▸ EXERCISE OBJECTIVE: With pictures omitted, output the records below exactly as they appear.

▸ EXERCISE INPUTS:
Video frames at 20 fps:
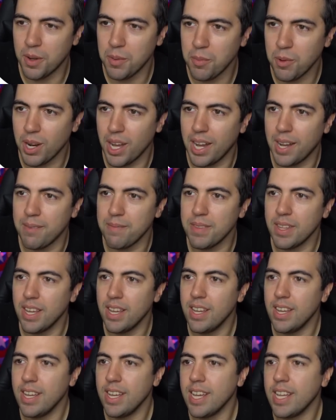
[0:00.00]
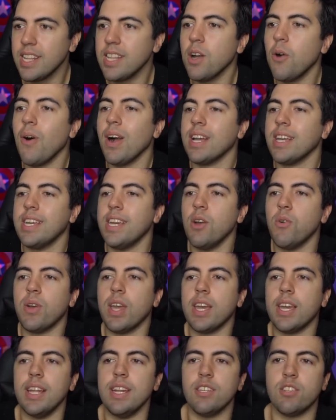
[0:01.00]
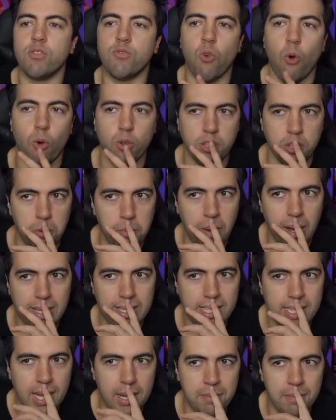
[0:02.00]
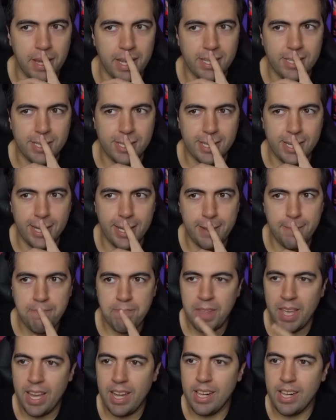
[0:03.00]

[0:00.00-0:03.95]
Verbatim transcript: Vamos lá. Então aqui o que, que eles contam basicamente, né?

▸ WRITTEN RESPONSE:
Video frames at 20 fps:
[0:00.00]
[0:01.00]
[0:02.00]
[0:03.00]

[0:00.00-0:03.95]
Verbatim transcript: Vamos lá. Então aqui o que, que eles contam basicamente, né?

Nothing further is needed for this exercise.